A bolsa brasileira iniciou a semana em forte alta, com o mercado otimista com a possibilidade de a vacina desenvolvida pela companhia americana Moderna seja eficaz contra o coronavírus covid-19. De acordo com a empresa, os testes em humanos tiveram sucesso. O mercado também repercute a reabertura das economias e as últimas declarações do presidente do Federal Reserve (Fed), Jerome Powell. Às 14h13, o Ibovespa, principal índice de ações, subia 4,4% e marcava 80.971,99 pontos.

Segundo a Moderna, os testes foram feitos em 45 voluntários, mas novas avaliações ainda precisam ser feitas para confirmar a eficácia de sua possível vacina. “Sem a vacina, há o temor de que uma segunda onda de contaminação faça com que as quarentenas sejam retomadas e a gente fique parado por mais tempo. A vacina não vai sair amanhã. Mas, o mercado já reduz esse risco e faz um ajuste no preço”, disse Rodrigo Franchini, sócio da Monte Bravo Investimentos.

Para Jason Vieira, economista-chefe da Infinity Asset, a confirmação de uma vacina contra a doença poderia servir de gatilho para um movimento de recuperação intenso. “Estamos em um dos piores cenários históricos e fica cada vez maior conforme o lockdown se estende. Com a vacina, seria o fim da quarentena. Isso muda muita coisa em termos de perspectiva econômica. Daria para subir uns 30% até o final do ano”, afirmou.

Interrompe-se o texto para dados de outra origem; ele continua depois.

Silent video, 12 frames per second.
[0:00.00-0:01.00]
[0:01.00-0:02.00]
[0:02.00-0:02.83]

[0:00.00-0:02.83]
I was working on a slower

A entrevista de Jerome Powell ao programa da CBS 60 Minutes, realizada no domingo, também agradou os investidores. Embora tenha dito que os impactos econômicos do coronavírus serão profundos, o presidente do Fed voltou a dizer que não está “sem munição”, sinalizando que novos estímulos podem sr feitos para atenuar os danos da pandemia. Powell também disse que espera uma recuperação da economia americana no segundo semestre.

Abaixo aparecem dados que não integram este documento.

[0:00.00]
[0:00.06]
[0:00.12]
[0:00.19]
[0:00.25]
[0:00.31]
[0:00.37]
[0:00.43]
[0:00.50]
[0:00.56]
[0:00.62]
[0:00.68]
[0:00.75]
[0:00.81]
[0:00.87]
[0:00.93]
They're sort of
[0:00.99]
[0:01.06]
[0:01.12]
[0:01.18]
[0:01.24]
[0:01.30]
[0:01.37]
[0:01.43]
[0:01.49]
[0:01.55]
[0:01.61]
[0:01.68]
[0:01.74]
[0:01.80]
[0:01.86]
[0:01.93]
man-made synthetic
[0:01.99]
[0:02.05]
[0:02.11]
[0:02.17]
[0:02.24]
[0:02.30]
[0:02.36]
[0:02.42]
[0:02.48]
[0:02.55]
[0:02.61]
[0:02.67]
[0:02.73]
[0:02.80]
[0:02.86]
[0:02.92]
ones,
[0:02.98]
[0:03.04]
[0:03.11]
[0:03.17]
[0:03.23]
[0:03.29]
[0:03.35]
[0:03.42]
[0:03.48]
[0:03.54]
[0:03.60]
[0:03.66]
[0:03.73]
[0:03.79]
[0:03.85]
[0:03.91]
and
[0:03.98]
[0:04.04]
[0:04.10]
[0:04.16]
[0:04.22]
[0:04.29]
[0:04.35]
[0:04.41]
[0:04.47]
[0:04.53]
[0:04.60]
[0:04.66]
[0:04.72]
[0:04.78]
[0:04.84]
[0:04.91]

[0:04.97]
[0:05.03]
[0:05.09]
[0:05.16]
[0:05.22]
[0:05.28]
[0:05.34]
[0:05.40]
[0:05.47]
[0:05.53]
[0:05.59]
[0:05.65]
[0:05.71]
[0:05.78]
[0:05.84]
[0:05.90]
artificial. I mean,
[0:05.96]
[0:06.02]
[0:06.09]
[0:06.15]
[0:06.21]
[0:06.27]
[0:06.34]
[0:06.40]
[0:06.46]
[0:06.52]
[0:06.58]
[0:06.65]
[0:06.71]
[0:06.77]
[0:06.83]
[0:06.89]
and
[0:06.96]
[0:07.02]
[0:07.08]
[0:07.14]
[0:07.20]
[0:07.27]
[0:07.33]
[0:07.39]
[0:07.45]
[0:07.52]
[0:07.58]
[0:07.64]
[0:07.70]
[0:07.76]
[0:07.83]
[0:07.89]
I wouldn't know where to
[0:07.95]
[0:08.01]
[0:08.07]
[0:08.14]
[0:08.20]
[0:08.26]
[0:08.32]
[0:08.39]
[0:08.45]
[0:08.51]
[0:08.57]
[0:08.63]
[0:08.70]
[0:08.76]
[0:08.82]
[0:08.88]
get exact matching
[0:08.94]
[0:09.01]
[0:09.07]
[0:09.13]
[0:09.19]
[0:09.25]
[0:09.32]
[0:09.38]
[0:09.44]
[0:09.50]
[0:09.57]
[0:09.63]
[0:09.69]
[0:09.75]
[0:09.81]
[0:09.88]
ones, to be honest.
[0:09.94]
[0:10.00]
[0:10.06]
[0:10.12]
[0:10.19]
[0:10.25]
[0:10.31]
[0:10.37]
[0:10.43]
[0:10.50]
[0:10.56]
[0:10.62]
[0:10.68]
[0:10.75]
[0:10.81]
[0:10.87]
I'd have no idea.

Na semana passada, Powell chegou a derrubar o preço dos ativos ao dizer que a recuperação da economia seria lenta. “Ele tinha deixado o mercado bem assustado, mas acabou amenizando o tom”, comentou Franchini.

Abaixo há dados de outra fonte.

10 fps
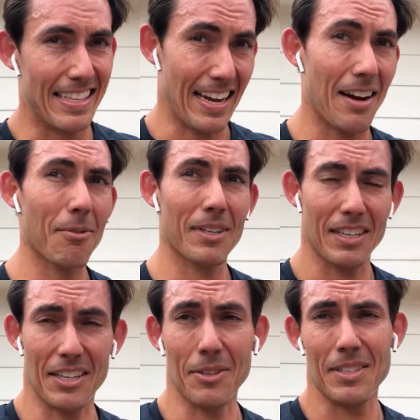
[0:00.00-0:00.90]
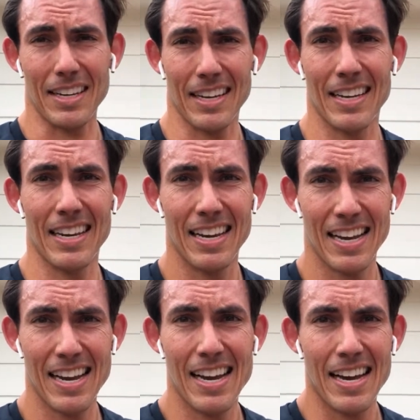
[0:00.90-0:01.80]
that was a doozy.
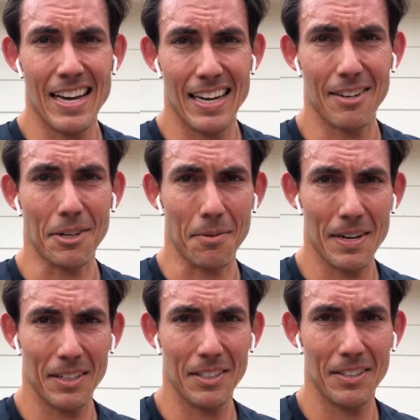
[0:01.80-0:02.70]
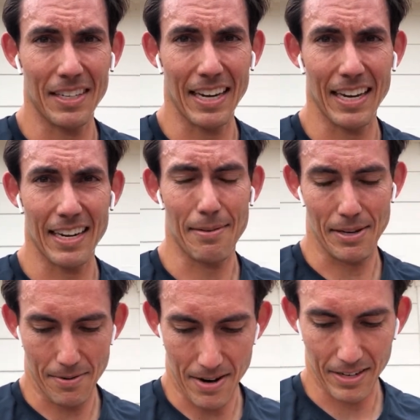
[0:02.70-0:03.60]
That was a real doozy. And
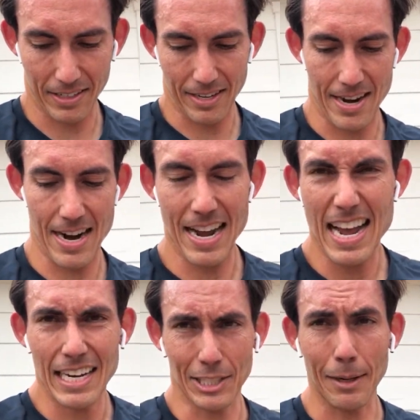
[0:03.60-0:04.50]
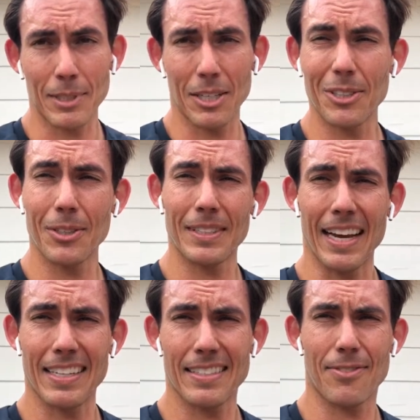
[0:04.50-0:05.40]
W, wow, killer. James, did you do
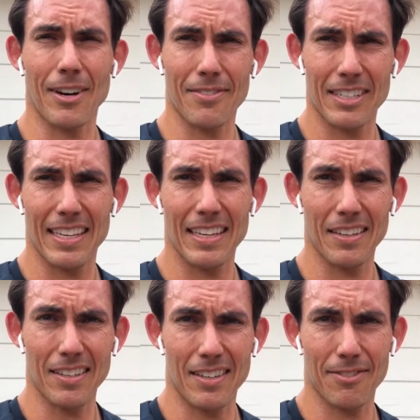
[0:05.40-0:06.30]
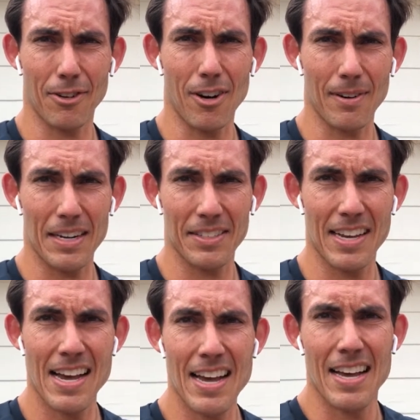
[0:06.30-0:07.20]
10s for everything, for all
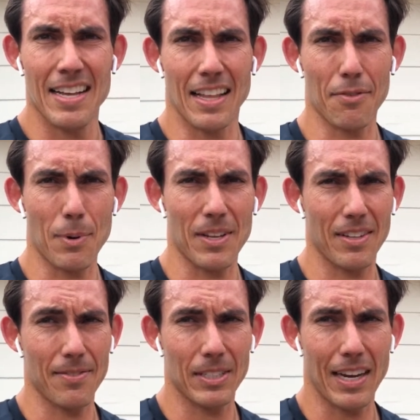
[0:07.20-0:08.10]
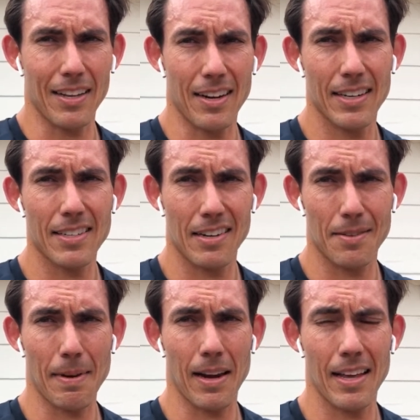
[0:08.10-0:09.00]
rounds? Love you, brother. Love you, Tyler.
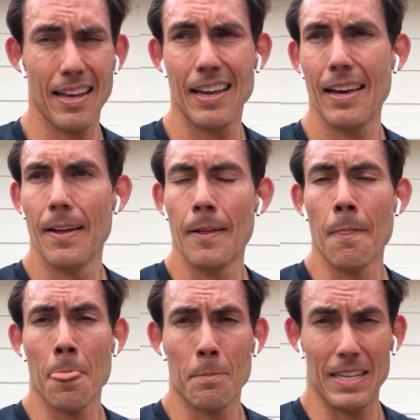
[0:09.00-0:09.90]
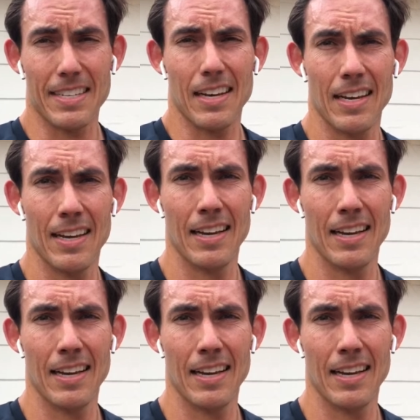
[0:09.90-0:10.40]
Seriously, man. Miss you.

Apesar do cenário externo positivo, no foco das preocupações dos investidores locais estão a crise política brasileira, que ganhou novos contornos, após as declarações de Paulo Marinho ao jornal Folha de S. Paulo. Segundo o empresário, Flávio Bolsonaro, o filho do presidente Jair Bolsonaro, ficou sabendo da Operação Furna da Onça, que atingiu seu ex-assessor Fabrício Queiroz, antes de ser deflagrada.

“O mercado não precifica um impeachment porque, politicamente, está longe de acontecer. Mas cada vez que surgem notícias negativas sobre o governo e crises são instaladas, aumenta a dificuldade para aprovar as reformas”, disse Franchini.

Destaques
Na bolsa, as ações da Petrobras avançam mais de 8% e sustentam a acentuada valorização do Ibovespa, devido ao peso das empresas no índice. Os papéis da petrolífera tem como pano de fundo a apreciação do barril de petróleo. Com a expectativa de que o afrouxamento das quarentenas retome a demanda mundial, a commodity vem subindo de forma acentuada nos últimos dias. Nesta segunda, o petróleo brent, que serve de referência para a política de preços da Petrobras, sobe 7%. No mês, a alta acumulada é de 80%.

A ação da Vale, que tem o maior peso no índice, também faz sua parte, subindo cerca de 5%.

Por outro lado, os papéis de empresas com receitas dolarizadas figuram entre as maiores desvalorizações do Ibovespa, com a moeda americana operando em forte queda. Com grande parte da produção voltada à exportação, frigoríficos e empresas de papel e celulose amargam as maiores perdas. Minerva, Klabin e Suzano caem cerca de 6%. JBS e Marfrig caem 3,5%.

Já as companhias aéreas, que tem parte dos custos em dólar, fazem trajetória inversa na bolsa. As ações da Azul sobem 18,6% e lideram as altas do Ibovespa. Os papéis da Gol sobem 11%.